» **Task description**
Determine how many lines below contain the word "Silent", then write that number by itself.
___ Material supplied ___
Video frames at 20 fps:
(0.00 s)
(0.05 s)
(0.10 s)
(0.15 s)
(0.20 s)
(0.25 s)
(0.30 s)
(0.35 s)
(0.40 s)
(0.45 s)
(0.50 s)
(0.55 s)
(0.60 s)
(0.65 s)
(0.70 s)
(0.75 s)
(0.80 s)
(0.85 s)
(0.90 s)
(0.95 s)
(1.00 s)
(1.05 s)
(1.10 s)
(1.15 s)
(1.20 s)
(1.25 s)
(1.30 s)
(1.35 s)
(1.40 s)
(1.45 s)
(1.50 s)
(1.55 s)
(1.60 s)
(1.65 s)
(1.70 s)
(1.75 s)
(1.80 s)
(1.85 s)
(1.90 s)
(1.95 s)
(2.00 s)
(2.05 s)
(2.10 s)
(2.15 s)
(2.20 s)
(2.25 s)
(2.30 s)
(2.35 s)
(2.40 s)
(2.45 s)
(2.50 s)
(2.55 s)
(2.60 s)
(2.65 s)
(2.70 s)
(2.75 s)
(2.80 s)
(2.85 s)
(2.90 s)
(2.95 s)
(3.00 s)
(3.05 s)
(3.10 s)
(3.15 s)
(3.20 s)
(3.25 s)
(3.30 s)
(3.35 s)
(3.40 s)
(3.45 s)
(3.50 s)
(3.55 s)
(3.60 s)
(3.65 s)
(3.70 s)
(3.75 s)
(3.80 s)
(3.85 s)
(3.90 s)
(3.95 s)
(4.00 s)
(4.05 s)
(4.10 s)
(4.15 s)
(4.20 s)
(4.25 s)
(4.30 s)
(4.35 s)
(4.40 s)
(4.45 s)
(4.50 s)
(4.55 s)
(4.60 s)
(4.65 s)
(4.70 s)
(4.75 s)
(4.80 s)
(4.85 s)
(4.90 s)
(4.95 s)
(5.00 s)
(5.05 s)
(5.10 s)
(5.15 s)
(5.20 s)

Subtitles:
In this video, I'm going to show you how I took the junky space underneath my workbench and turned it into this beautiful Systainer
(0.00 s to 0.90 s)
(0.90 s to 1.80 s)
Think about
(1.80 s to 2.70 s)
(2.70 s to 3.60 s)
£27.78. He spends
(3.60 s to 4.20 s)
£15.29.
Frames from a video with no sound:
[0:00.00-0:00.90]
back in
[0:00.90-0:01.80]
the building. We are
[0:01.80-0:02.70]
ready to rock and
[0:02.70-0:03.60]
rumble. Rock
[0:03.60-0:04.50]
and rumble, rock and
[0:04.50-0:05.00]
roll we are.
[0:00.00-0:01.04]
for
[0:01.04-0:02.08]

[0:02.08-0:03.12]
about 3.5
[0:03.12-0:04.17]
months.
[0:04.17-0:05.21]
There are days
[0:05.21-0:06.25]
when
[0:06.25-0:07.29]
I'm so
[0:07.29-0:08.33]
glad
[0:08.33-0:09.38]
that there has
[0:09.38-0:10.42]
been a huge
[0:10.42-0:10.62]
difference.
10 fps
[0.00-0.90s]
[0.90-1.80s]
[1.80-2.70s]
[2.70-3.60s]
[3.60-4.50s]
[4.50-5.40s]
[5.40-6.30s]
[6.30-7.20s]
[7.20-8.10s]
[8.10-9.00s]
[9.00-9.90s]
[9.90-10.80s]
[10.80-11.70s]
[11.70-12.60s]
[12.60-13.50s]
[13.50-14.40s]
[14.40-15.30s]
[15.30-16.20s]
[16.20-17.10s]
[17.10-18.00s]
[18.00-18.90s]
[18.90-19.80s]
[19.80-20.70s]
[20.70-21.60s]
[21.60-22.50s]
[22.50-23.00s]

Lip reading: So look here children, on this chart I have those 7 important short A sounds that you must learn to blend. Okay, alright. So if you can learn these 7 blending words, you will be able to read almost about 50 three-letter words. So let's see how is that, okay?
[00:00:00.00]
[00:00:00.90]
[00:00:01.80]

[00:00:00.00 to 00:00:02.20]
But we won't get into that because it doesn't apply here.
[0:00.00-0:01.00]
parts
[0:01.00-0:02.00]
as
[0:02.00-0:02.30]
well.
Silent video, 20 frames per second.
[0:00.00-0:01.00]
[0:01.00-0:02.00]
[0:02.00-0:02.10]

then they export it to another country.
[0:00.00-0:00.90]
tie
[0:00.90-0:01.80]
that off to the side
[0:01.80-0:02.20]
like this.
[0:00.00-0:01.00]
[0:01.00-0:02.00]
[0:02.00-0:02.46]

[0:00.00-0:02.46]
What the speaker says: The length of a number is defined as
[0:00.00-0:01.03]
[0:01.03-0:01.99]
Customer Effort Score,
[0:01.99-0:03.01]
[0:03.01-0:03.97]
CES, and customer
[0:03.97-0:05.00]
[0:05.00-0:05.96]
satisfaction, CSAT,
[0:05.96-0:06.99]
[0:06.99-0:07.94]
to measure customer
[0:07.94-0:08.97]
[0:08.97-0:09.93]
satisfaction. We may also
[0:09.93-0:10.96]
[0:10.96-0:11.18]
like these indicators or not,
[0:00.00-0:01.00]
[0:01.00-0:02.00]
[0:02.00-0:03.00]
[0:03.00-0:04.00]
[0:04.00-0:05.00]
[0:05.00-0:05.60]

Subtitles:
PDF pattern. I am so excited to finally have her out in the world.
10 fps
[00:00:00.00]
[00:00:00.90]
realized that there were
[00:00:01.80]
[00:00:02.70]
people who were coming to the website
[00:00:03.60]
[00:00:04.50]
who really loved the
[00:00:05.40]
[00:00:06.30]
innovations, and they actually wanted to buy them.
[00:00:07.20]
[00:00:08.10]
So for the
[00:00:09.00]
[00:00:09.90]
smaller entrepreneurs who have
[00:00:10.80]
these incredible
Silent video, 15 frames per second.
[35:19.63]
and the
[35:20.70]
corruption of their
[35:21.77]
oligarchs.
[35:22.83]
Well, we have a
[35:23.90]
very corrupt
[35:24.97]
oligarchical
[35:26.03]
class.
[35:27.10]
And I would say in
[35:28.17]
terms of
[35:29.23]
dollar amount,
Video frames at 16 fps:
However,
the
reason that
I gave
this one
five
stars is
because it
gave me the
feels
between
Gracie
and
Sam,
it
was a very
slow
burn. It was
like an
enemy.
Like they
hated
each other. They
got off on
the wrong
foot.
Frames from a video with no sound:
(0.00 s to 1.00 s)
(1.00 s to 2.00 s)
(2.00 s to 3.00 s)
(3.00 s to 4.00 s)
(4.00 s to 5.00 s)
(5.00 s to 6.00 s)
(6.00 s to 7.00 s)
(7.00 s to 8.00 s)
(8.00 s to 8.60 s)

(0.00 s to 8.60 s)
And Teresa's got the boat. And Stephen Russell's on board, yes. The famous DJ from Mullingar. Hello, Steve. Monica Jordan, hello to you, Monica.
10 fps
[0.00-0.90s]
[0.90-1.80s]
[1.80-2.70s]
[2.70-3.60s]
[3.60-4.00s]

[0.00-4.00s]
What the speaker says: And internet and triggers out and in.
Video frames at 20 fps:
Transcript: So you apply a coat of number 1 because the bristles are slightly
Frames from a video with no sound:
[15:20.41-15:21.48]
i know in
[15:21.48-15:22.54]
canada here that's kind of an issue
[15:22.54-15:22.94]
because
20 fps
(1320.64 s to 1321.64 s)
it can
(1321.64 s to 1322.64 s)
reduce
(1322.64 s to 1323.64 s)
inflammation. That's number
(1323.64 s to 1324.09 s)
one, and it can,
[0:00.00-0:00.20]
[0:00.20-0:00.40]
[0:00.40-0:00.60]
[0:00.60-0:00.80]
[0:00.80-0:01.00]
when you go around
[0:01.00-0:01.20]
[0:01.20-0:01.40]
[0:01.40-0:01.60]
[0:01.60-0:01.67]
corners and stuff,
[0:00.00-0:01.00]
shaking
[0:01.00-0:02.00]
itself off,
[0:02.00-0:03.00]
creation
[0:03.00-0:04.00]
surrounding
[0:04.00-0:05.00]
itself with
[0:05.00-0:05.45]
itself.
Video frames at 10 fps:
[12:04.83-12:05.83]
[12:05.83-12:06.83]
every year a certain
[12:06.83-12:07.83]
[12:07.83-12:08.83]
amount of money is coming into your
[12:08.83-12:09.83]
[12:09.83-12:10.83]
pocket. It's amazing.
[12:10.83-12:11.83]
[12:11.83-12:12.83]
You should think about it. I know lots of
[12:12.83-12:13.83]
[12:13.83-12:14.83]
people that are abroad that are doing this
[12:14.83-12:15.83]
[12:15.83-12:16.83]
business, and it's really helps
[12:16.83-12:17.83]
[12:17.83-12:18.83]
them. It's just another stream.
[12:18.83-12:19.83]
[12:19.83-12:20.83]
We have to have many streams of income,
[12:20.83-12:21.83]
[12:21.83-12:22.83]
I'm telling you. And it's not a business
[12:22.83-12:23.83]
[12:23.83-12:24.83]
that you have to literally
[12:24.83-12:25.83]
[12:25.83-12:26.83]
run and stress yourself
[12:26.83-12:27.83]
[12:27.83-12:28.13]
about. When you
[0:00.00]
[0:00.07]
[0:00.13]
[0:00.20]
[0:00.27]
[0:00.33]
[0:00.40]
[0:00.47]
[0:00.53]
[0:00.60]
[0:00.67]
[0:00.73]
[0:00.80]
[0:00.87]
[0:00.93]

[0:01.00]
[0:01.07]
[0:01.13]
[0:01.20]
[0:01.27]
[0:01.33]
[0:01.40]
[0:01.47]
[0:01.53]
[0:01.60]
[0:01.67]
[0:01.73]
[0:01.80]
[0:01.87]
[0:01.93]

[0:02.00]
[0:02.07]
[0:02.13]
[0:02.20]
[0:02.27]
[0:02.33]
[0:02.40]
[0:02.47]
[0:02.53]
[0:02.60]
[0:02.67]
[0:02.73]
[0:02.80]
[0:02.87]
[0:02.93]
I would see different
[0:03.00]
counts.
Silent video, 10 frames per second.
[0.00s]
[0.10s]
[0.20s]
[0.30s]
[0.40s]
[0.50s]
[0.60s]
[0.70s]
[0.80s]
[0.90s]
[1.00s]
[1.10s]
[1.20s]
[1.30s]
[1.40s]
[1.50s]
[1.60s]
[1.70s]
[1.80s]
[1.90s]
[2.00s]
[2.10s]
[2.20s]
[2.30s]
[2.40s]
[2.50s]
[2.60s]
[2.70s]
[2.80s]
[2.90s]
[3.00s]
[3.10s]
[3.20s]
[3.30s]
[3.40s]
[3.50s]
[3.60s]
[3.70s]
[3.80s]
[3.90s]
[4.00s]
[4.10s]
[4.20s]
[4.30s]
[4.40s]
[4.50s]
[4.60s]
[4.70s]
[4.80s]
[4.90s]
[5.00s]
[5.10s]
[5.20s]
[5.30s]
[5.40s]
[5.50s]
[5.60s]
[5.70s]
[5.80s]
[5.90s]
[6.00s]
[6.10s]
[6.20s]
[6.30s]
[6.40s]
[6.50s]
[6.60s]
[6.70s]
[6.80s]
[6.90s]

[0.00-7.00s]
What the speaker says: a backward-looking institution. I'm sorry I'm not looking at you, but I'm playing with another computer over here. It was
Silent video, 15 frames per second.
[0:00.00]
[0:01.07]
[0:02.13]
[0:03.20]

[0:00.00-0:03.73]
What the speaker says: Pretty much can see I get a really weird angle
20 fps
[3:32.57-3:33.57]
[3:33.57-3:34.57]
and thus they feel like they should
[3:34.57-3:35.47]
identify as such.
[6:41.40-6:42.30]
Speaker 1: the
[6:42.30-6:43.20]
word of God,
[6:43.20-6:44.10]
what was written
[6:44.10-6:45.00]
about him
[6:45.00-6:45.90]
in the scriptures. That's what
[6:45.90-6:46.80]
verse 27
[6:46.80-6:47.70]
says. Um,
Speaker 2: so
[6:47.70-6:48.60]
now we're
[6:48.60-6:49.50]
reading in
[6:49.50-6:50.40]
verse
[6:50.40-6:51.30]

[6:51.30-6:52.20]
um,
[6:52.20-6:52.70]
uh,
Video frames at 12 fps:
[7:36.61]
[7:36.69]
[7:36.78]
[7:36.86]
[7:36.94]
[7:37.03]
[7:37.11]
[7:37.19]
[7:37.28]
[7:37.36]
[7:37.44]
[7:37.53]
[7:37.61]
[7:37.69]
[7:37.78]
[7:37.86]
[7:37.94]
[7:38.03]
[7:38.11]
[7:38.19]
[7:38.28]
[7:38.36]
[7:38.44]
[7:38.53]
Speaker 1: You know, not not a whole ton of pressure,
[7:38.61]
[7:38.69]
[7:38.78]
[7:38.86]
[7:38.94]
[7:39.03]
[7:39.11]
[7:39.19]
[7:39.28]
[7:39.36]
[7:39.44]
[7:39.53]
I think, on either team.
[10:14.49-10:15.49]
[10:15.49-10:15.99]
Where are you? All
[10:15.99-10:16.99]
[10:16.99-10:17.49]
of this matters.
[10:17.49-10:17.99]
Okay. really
___
» **Task solution**
4